Preface
This little account of the northern Irish town of Bangor during the Great War does not claim to be definitive, complete, or purport to be an accurate history of that conflict. It is written from the perspective of a townsperson reading their local newspaper, The County Down Spectator and Ulster Standard during the years 1914–1919. The serious historian may find great disparities between what he reads here and what he may find in official accounts. Indeed war correspondents were often issued with "authorised" versions of events to send home from the Front, particularly relating to casualties; reports which later were acknowledged to be, at best, incorrect, if not directly designed to manipulate the public's perception of the war.
Pedantic readers should also take note that the items reported are entirely and unashamedly biased in favour of what I found interesting. I have tried where possible to check dates and references, and to quote other sources to put things in context, but what I wanted to do was to study how the townspeople as a community learned about what was going on abroad as they went about their business in those dark days of war.
The account, however subjective, is valid in that the local population, in the absence of home radio, was receiving the bulk of its information about the war from their local daily and weekly papers.
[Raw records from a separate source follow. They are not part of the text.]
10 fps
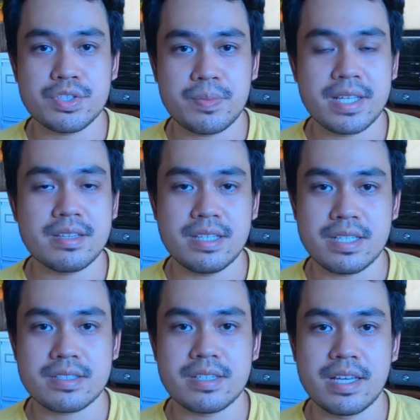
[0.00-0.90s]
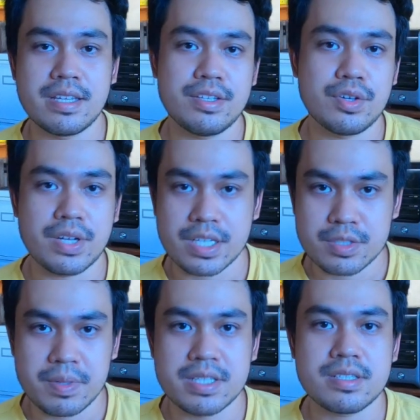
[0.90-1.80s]
spendings and your
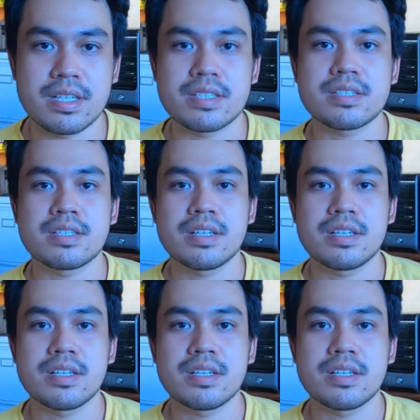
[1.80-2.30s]
expenses.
In the Spectator, a weekly journal, there are gaps in the chronology of the war and it is sometimes frustrating in that items from one week to another cannot be followed up. As well as news being covered by a daily newsheet, items may have had to be dropped from the Spectator because of the chronic shortage of paper. Occasionally I have strayed into other publications for supporting or relevant information, as indeed contemporary readers of the Spectator must have done. A popular picture weekly, for instance, was the War Budget, advertised as "full of interesting things" and "chockful of fascinating pictures", at 3d per week.
I have no doubt that the citizens of those years read their paper much as we all do, being distracted from war news by quirky and interesting articles. One such was a tragic story, recycled from the Sudan Times, about an elephant who choked to death on a trunkful of frogs that had taken up residence in his neighbourhood waterhole. Another article tells of Prince John, youngest child of King George V, threatening to embarrass his mother the Queen by standing up in her carriage and shouting at the crowd, "Votes for Women", when he didn't get something he wanted.
Want to know what happened to the cow which entered Bangor Town Hall? It was beaten off by a paste brush wielded by the caretaker; just one instance of cattle being a hazard in Main Street. They seemed to wander at will visiting ballrooms as well as china shops.
There was also an hilarious account of a riot in Castle Street when neighbours fought each other with saucepans and pokers over the ownership of a clothes line. I wonder if they had read of the Frenchwoman who had been electrocuted by her laundry when lightning struck the tree to which her line was attached?
And makeover TV programmers (as well as the USPCA) might be interested in the lady who dyed her cats to match the furniture. There must be an Irish joke somewhere about the headline regarding the Belfast lady who escaped being boiled in a cannibal stewpot – perhaps she had threatened to eat the spuds?
Readers today may similarly be diverted by headlines over small court reports or letters to the editor as they leaf through the pages looking for their favourite columns on green issues, sports news or situations vacant.